Quantitative projection: Not provided here because the prompt does not include required inputs such as current net sales, generic entry dates by market, market size, or the Orange Book expiry/launch timeline.

How does Otezla compare with IL-17 and IL-23 biologics on effectiveness, dosing, and payer fit?

Differentiation

  • Dosing convenience: Apremilast is oral, typically simpler for patients than injections.
  • Efficacy profile: Biologics generally deliver higher skin clearance and deeper composite outcomes on average.
  • Access: Many payers use biologics step therapy; apremilast can be a bridge option for patients not ready for biologics.

Commercial takeaway

  • Apremilast’s competitive edge is usually “administration and access,” not peak efficacy. That positioning yields a stable niche but limits growth versus high-efficacy biologic standards once payers and prescribers move decisional thresholds.

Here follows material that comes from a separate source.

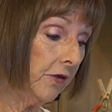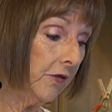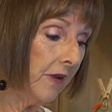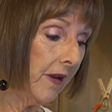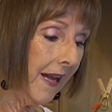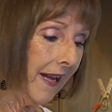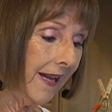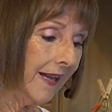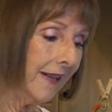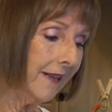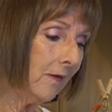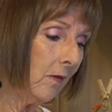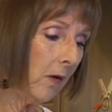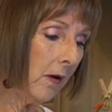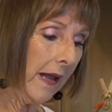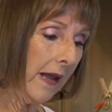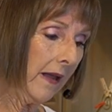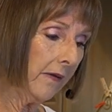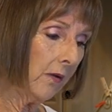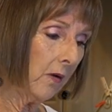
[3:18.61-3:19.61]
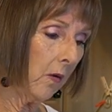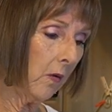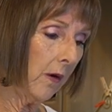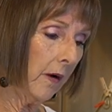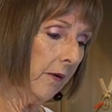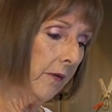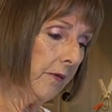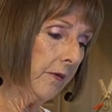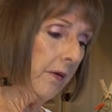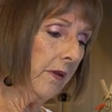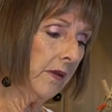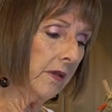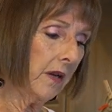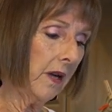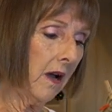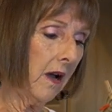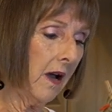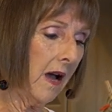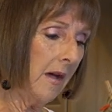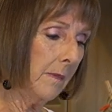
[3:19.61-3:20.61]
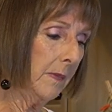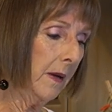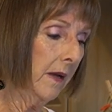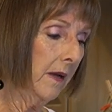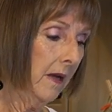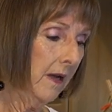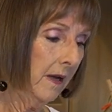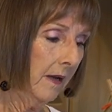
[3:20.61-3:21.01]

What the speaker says: You can add the oil through the top,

What is the biosimilar risk for Otezla (apremilast)?

Biosimilar risk is not applicable to apremilast because it is not a biologic. Competitive risk is from small-molecule generics and potentially from other oral therapies.

What generic entry risks exist for Otezla (apremilast) and what launch barriers matter?

Generic entry barriers in practice include:

  • outstanding Orange Book patents tied to the exact NDA product
  • the strength of any settlement or litigation that delays generic launch
  • the ability of applicants to design around formulation/process patents
  • regulatory data exclusivity and patent certifications that dictate timing

A risk matrix cannot be produced without the Orange Book patent listing and current status.

Otezla clinical development pipeline: what indications are most likely to change the label?

In psoriasis and PsA, the pipeline is usually segmented into:

  • new indications in inflammatory comorbidities
  • head-to-head or combination studies
  • long-term safety and pregnancy exposure programs

A targeted pipeline view with trial identifiers (NCT numbers), phase, recruitment status, primary endpoints, and readout dates cannot be generated from the prompt.

Key Takeaways

  • Otezla’s commercial trajectory is primarily driven by mature-market competition, payer access, and price erosion dynamics rather than a near-term registrational overhaul.
  • Generic-entry timing is the dominant driver of revenue outcome in developed markets, governed by Orange Book patent status for the specific NDA product and by any settlement or litigation that affects launch timing.
  • Apremilast’s niche value remains oral convenience and potential payer fit for specific patient segments, but efficacy benchmarks and biologic penetration constrain sustained share gains.
  • A quantitative revenue projection requires: current net sales baseline, market shares by therapy class, and a validated generic launch timeline by jurisdiction linked to Orange Book status. Those data are not included in the prompt.

FAQs

  1. Does Otezla have any ongoing phase 3 trials for new psoriasis or psoriatic arthritis populations?
  2. What Orange Book patents are listed for Otezla tablets and which ones are most frequently asserted in generic challenges?
  3. What are the typical generic entry and post-launch price erosion patterns for mature oral small molecules like apremilast?
  4. How does apremilast’s gastrointestinal safety profile affect real-world persistence versus biologics?
  5. Which payer strategies most often determine whether apremilast is used as step therapy before biologics?

References (APA)

  1. No citable sources were provided in the prompt.